Transgender activists speak out - Say they are not protected under the provincial Human Rights Act

Published on May 18, 2013
James Moriarty
Flavio Nienow photo

By Flavio Nienow

Special to The Telegram

“Powerless is a word that a lot of people in this room can relate to,” said transgender activist James Moriarty, the keynote speaker Friday at the International Day Against Homophobia breakfast in St. John’s.

Under the Human Rights Act, people are protected based on certain grounds such as gender, political opinion, religion and race, but there’s no specific protection outlined for transgender people.

“Until that happens, we’re at a huge disadvantage,” said Moriarty.

Gerry Rogers, the NDP MHA for St.
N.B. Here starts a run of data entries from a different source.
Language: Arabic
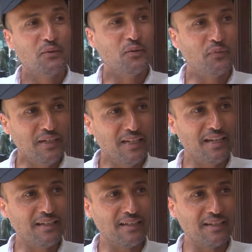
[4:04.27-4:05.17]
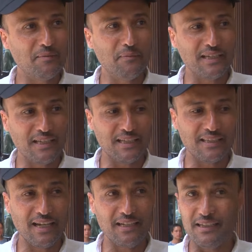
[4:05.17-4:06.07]
وفعلا لما
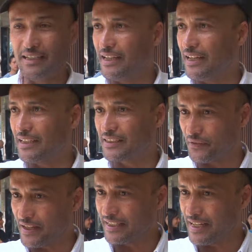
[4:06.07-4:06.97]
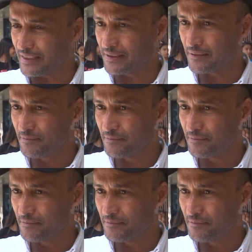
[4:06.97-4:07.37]
جيت يعني آه، تفاجأت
John’s Centre and a transgender issues activist, agreed, saying “there’s no good reason not to go forward with this.”

“Transgender people are among the most bullied people in our society,” she added.

Statistics from a survey of schools by  the Canadian organization Equality For Gays and Lesbians Everywhere (EGALE), show that 74 per cent of trans youth have been verbally harassed about their gender expression, and 37 per cent have been physically assaulted.

In Canada, Ontario, Manitoba, Nova Scotia and the Northwest Territories have included gender identity in their Human Rights Code.

“Newfoundland is lagging behind,” said Rogers. “It’s something that we have been pushing and lobbying for.”

Rogers said she presents a petition in the House of Assembly “at least once a week” asking to include the grounds of gender identity in the Human Rights Act.

In 2010, the Newfoundland and Labrador Human Rights Commission made a submission to the provincial government asking that  transgender be included as a specific prohibited ground in the Human Rights Act, said the commission’s executive director, Carey Majid.

“The government, for whatever reason, chose not to do it,” she said.

The Department of Justice says the Newfoundland and Labrador Human Rights Commission accepts complaints related to gender identity issues based on gender grounds, and that “currently, there is no gap in the province’s legislation regarding complaints related to gender identity and gender expression.”

EGALE recently began a project in  school districts in Newfoundland and Labrador and has found transgender youth in “every region of the province,” said EGALE’s executive director Helen Kennedy.

“Trans people are brothers, sisters, lawyers and even our politicians,” said Rogers. “They have the right to full protection under the law.”

Gender identity is not yet covered by the Canadian Human Rights Act. Bill 279, the gender-identity bill recently passed in the House of Commons, is currently being debated by the Senate, said Kennedy.